Bahnverbände: Missmanagement bei DB bringt Güterverkehr „nahezu zum Erliegen“

Die Deutsche Bahn schafft es nicht, alle eingeplanten Gelder des Bundes zeitnah für Baumaßnahmen auszugeben; Quelle NEE

Wenn der designierte Bundesverkehrsminister Dr. Volker Wissing sein neues Büro bezieht, wird ein wenig angenehmer Brief schon auf ihn warten. Wesentliche europäische Bahnverbände beklagen sich bitter über angebliches Missmanagement bei DB Netz. Der Bundesrechnungshof und mit ihm weitere Bahnverbände machen zusätzlich Druck: Die Bundesregierung solle endlich Ordnung schaffen.

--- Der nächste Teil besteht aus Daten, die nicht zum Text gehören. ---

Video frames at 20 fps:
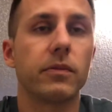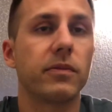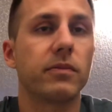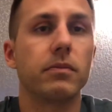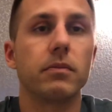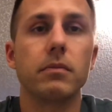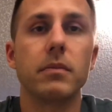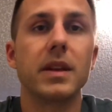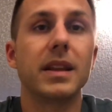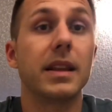
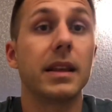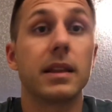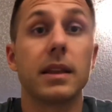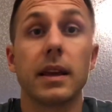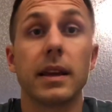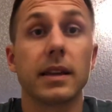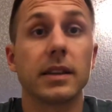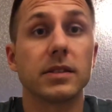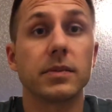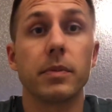many
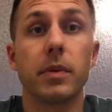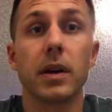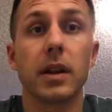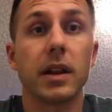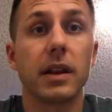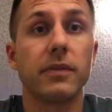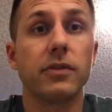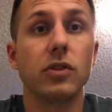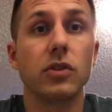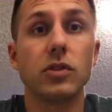things. But
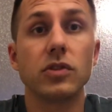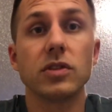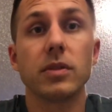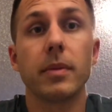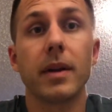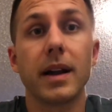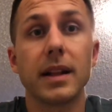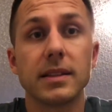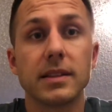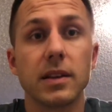if you use it
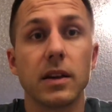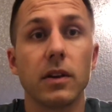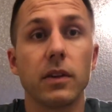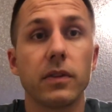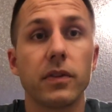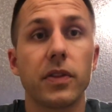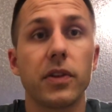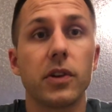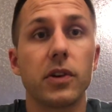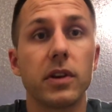by
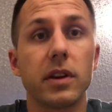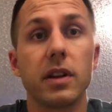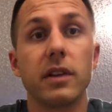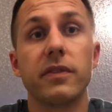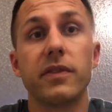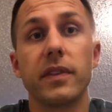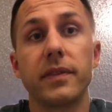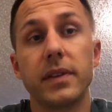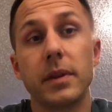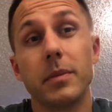itself, 30 to
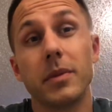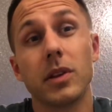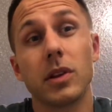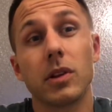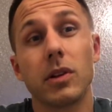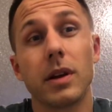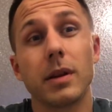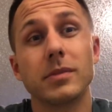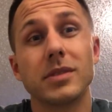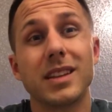50
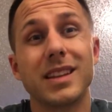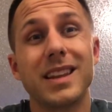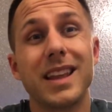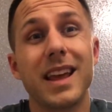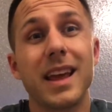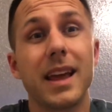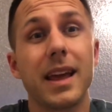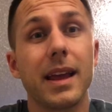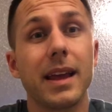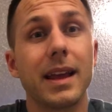milligrams a
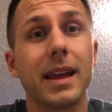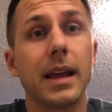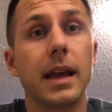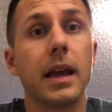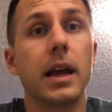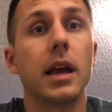day,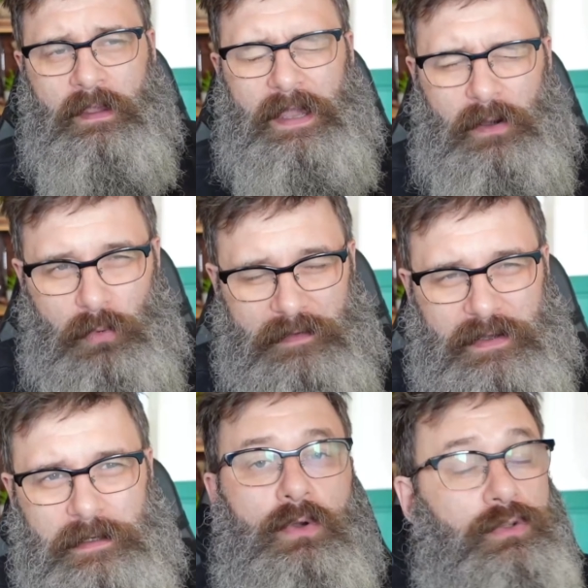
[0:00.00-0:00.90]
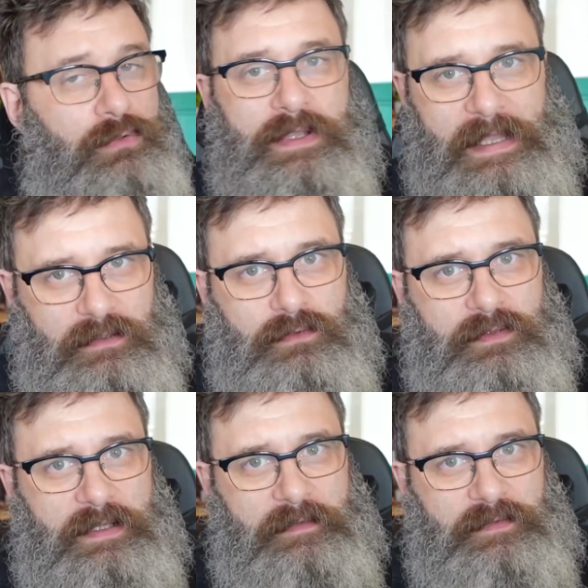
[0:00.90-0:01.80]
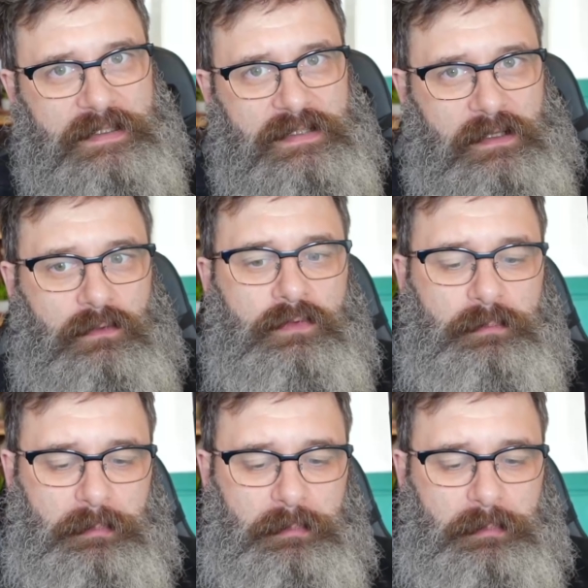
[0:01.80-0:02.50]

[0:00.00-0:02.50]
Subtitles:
However, you can use Cloudflare tunnels,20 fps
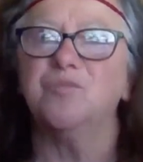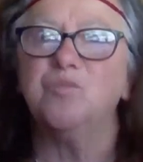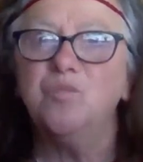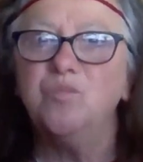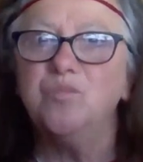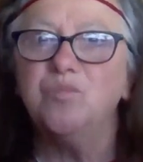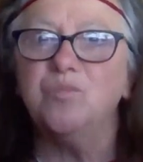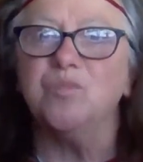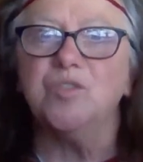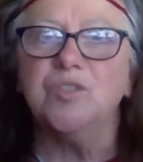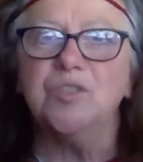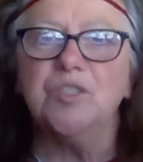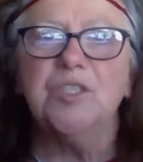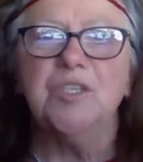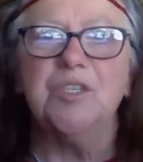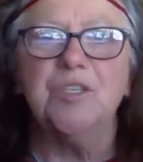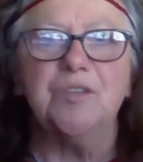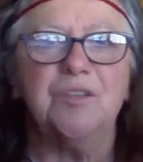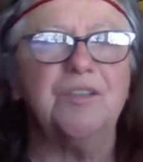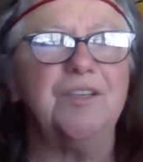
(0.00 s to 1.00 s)

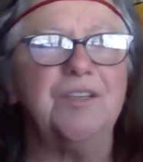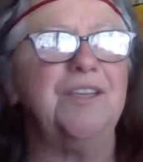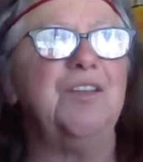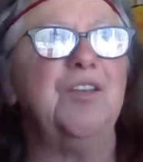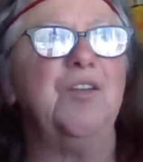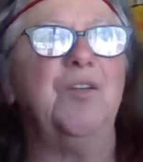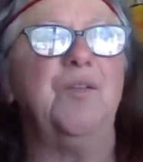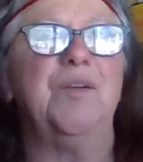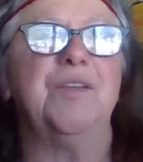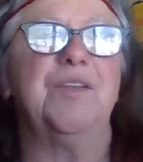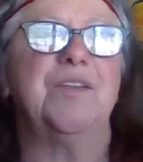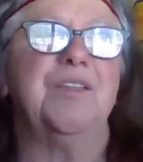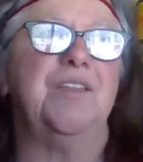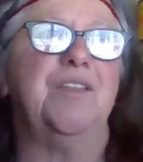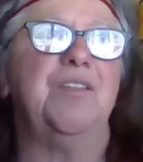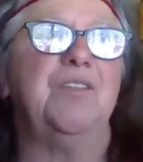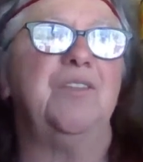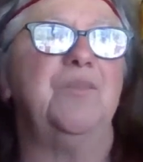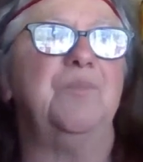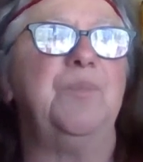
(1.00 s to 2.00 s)
like
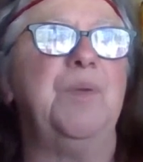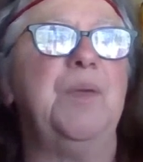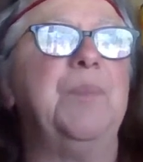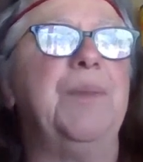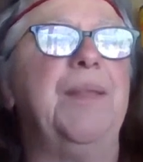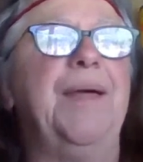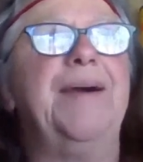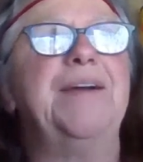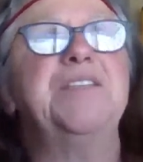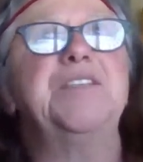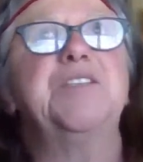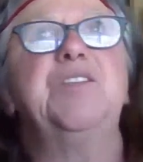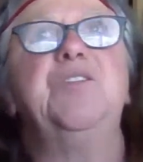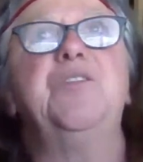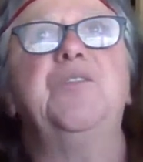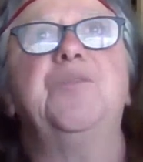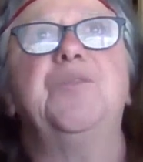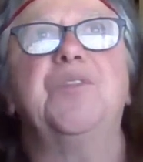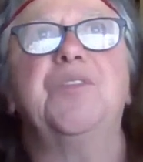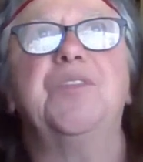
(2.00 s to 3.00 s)
people ask you
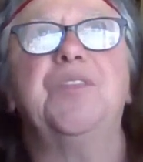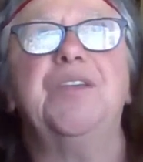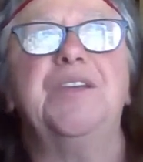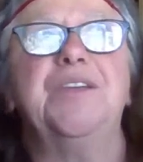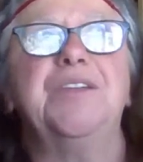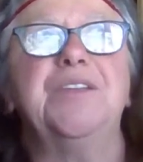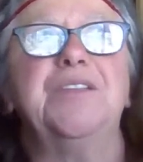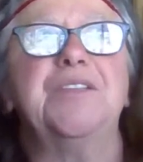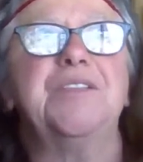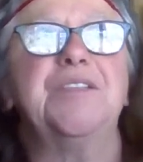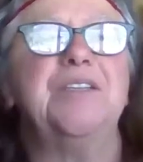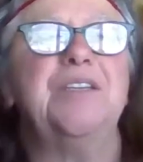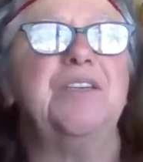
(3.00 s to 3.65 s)
for things,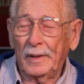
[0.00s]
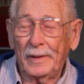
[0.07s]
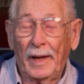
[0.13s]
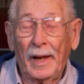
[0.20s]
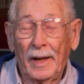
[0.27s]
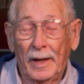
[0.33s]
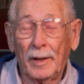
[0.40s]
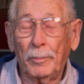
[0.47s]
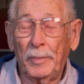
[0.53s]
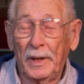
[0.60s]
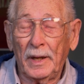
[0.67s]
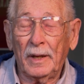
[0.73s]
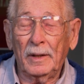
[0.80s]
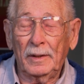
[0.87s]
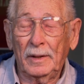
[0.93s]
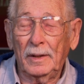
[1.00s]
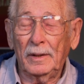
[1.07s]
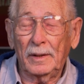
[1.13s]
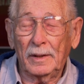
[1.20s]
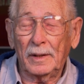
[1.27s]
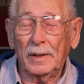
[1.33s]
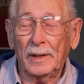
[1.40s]
That had a big
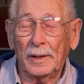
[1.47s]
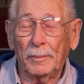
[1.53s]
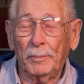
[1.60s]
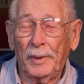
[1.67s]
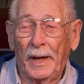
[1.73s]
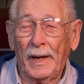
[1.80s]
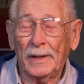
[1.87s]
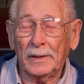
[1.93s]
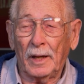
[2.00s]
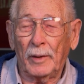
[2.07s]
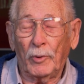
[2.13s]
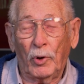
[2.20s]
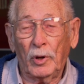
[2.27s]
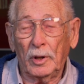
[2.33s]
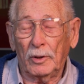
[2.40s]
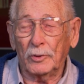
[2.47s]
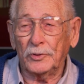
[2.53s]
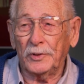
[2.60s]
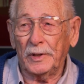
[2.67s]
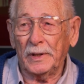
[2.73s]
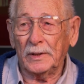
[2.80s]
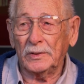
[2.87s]
impact on all
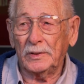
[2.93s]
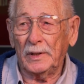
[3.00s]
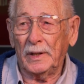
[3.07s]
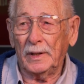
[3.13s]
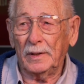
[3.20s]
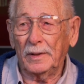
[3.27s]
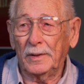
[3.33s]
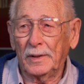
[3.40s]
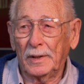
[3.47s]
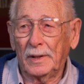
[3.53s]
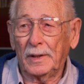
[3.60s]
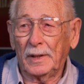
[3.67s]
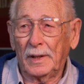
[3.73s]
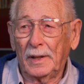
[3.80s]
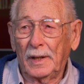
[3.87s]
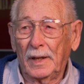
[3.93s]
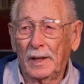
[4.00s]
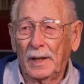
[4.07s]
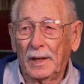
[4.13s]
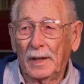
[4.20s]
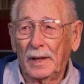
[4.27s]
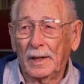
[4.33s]
those things did. Did you ever
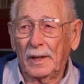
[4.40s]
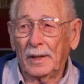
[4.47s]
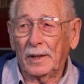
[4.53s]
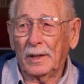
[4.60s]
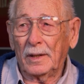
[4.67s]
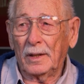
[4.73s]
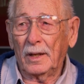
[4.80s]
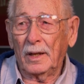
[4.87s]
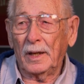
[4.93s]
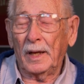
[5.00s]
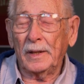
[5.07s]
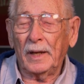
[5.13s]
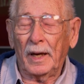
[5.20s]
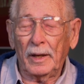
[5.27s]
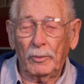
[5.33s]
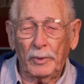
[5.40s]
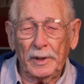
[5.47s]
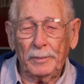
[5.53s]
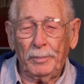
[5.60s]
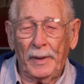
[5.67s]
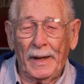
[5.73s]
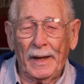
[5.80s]
tell him so? I
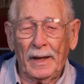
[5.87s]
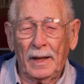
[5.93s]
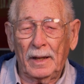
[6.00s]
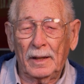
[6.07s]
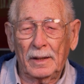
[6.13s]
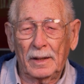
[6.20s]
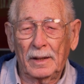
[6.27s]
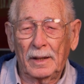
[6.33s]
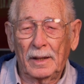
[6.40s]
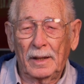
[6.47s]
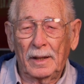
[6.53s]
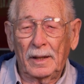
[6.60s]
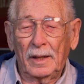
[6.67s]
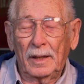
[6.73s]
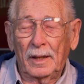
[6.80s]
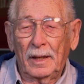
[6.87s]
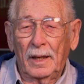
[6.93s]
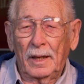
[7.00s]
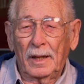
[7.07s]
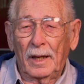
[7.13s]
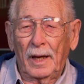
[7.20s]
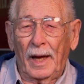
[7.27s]
went back
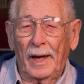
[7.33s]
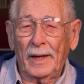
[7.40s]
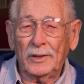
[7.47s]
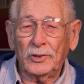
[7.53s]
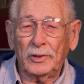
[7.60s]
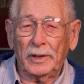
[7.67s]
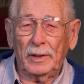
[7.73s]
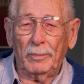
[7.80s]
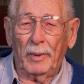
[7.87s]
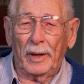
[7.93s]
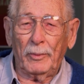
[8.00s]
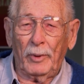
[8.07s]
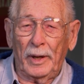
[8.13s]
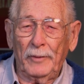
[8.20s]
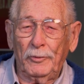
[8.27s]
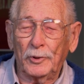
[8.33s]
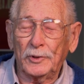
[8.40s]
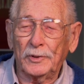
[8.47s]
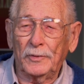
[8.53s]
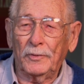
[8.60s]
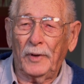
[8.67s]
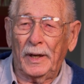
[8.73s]
actually my wife
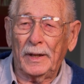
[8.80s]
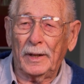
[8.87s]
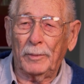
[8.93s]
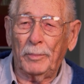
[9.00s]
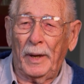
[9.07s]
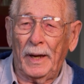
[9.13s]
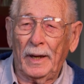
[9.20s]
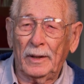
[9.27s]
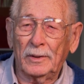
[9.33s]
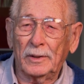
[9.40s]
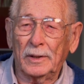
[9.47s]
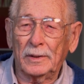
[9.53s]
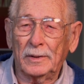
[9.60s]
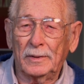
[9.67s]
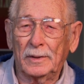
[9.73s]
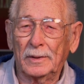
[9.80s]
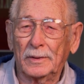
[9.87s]
was invited back to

Auf dem deutschen Schienennetz der DB Netz laufen derzeit aufgrund eines Investitionsstaus sehr intensive Bauarbeiten“, schreiben unter anderem die Europäische Bahnfracht-Assoziation ERFA, der Europäische Reedereien-Rat ESC und das Netzwerk Europäischer Eisenbahnen NEE an EU und Bundesregierung. „Wir erwarten jedoch, dass diese Arbeiten professionell und perfekt geplant durchgeführt werden, einschließlich eines hohen Maßes an Koordination und Notfallplänen zur Behebung von Störungen. In den letzten zwei Wochen waren wir aufgrund von Störungen an Weichen, Stellwerken und der Nichterreichbarkeit von Personal der DB Netz mit einer inakzeptablen Situation konfrontiert. Viele Teile des Systems – insbesondere entlang des Schienengüterverkehrskorridors Rheinalpen – waren nicht funktionsfähig, und Dutzende von internationalen Güterzügen mussten entweder geparkt werden und/oder hatten starke Verspätung.“

„Problem von europäischer Dimension“

 Die Frachtverbände beklagen, die „Problemlösungsfähigkeit“ der Infrastruktursparte der Deutschen Bahn sei „äußerst schwach“ bis kaum vorhanden: „Dadurch entsteht ein Problem von europäischer Dimension. Die aktuelle Situation hat das Potenzial, dem europäischen Schienengüterverkehr erheblichen Reputations- und Wirtschaftsschaden zuzufügen. Sie verschärft bestehende Überlastungsprobleme in europäischen Seehäfen und deren Hinterland und trägt zu weiteren Engpässen in der Lieferkette bei. Die Lage im EU-Schienengüterverkehr ist kritisch, und es besteht sofortiger Handlungsbedarf von DB und DB Netz.“

Klagen über Probleme des Güterverkehrs auf den chronisch überlasteten Bahnstrecken links und rechts des Rheins hatte es schon mehrfach gegeben. Doch nie klang es so bitter wie jetzt. Dabei ist doch alles, so könnte es scheinen, „business as usual“? „Bei einem Unwetter war am Sonntagnachmittag ein Intercity auf der linksrheinischen Bahnstrecke bei St. Goarn in Rheinland-Pfalz entgleist, Dabei wurden elf Menschen verletzt. Wegen des Unglücks ist die linksrheinische Bahnstrecke auch heute noch für den Bahnverkehr gesperrt. Die Züge werden über die rechte Rheinseite umgeleitet“, berichtete am 13. September 2021 die Internetzeitung „report-k.de“.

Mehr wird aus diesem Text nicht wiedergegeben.